P^2O: Joint Policy and Prompt Optimization
arXiv:2603.21877v3 Announce Type: replace-cross
Abstract: Reinforcement Learning with Verifiable Rewards (RLVR) enhances Large Language Model (LLM) reasoning but suffers from advantage collapse on ``hard samples'' where all rollouts fail. This lack of variance eliminates crucial learning signals. For these intractable samples, simply scaling up rollout budgets offers limited gains. We introduce Joint Policy and Prompt Optimization (P$^2$O) to mitigate this collapse by alternating continuous policy updates with discrete prompt evolution. P$^2$O leverages the GEPA algorithm to discover successful reasoning prompts for intractable instances. Via context distillation, the model internalizes these prompt-induced gains directly into its parameters, removing the need for inference-time prompting.
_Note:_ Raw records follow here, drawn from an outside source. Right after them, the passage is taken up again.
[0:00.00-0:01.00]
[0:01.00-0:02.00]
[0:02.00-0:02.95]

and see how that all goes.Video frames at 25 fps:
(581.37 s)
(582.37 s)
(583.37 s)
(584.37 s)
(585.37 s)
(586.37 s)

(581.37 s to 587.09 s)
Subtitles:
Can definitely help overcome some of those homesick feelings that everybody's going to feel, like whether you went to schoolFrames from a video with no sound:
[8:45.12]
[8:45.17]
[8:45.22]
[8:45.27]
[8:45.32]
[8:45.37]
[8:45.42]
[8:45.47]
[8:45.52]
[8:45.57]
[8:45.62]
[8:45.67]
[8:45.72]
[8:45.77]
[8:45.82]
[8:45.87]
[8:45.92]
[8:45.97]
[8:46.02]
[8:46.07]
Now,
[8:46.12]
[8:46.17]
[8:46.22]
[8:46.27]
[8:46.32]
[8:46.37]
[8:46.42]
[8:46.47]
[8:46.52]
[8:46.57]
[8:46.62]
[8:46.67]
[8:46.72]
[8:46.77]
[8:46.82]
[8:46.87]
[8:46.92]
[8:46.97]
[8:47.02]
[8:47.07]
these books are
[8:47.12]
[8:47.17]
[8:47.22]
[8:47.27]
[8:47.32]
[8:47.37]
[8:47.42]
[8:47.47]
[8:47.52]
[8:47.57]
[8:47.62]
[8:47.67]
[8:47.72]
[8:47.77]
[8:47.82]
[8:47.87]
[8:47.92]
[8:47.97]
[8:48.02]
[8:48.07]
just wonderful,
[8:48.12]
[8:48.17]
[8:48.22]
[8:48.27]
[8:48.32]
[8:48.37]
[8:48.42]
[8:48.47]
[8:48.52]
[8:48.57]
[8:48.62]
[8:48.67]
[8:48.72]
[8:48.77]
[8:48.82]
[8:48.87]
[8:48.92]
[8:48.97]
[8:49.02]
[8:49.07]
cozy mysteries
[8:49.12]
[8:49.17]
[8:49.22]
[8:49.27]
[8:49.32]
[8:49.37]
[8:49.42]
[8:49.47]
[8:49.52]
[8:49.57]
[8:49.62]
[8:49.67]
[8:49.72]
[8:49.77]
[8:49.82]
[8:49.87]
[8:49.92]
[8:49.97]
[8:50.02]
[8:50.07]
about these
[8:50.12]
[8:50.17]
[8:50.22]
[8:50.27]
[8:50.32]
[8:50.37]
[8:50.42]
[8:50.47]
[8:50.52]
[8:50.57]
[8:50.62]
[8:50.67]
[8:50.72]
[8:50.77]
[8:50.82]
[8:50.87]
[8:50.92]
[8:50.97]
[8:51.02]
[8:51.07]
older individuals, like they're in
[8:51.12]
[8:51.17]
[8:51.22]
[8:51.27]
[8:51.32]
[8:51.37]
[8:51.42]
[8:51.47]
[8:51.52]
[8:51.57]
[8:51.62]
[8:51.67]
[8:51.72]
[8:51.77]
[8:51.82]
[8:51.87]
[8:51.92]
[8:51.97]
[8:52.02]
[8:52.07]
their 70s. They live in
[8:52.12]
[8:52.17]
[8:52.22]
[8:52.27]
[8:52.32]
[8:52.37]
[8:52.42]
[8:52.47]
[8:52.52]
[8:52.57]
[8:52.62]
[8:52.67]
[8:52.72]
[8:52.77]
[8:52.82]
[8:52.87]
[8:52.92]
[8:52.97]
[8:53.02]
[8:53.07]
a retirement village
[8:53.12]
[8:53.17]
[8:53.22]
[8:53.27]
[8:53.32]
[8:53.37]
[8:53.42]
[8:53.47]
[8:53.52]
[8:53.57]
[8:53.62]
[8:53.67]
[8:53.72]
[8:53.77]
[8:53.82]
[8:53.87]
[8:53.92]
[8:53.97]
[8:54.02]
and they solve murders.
Empirically, P$^2$O restores critical advantage signals, significantly outperforming standard GRPO and surpassing baselines with doubled rollout budgets, ultimately yielding strong out-of-distribution generalization and an up to $9.5\%$ performance improvement. Our findings expose the limits of standard exploration in sparse-reward environments, illuminating the potential of unifying evolutionary algorithms with reinforcement learning. This integration of discrete semantic search and continuous parameter updates establishes a self-reinforcing paradigm for autonomous LLM alignment.